I have a workflow that creates a Case from an Opportunity. It maps fields like the title and price list and spits out a case, simple and tested in my development org. However, when I exported the unmanaged solution it resides in as managed and import that into a blank org, this error occurred:

The dependent component Attribute (Id=parentaccountid) does not exist.  Failure trying to associate it with Workflow (Id=13e950d4-8e77-e211-b5f0-080027cd26e8) as a dependency.
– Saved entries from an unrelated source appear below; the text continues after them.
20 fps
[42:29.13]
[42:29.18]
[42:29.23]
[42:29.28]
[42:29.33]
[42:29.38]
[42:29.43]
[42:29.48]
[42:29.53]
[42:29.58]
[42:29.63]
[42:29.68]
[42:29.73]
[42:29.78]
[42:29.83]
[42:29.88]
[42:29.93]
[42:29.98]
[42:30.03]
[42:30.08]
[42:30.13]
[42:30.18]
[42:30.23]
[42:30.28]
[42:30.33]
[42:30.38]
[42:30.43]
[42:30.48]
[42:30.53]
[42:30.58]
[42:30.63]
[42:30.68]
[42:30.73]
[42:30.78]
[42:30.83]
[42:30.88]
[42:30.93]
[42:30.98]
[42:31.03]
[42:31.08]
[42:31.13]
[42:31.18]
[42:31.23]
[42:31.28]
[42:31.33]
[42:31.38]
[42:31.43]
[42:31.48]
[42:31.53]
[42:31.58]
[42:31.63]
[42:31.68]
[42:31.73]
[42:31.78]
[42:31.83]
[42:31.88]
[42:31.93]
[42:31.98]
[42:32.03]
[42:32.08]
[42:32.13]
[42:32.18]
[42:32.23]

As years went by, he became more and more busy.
Missing dependency lookup type = AttributeNameLookup.

Despite having the dependency (parentaccountid is a system field on the Opportunity Product entity!) in the target org. So right off the bat I know this is going to be a weird one. How can I not have a stock system field?

My own analysis looking into the XML for the workflow found one node with reference to parentaccountid for preferredserviceid. (perferredserviceid is a system field on the account). However, the workflow did not contain a reference to that preferredserviceid field! How odd. Its like CRM remembered at one point that it did have a reference to it and never removed it. That "memory" caused it to output the field as a dependency in the workflow XML but not in one of the workflow steps itself. How odd.

I attempted deleting the whole workflow and re-add it to see if that node exported in the new workflow and it did not. After deleting and painfully copying each detail from the original workflow into a new one the error was gone. Hope that helps someone else in this situation.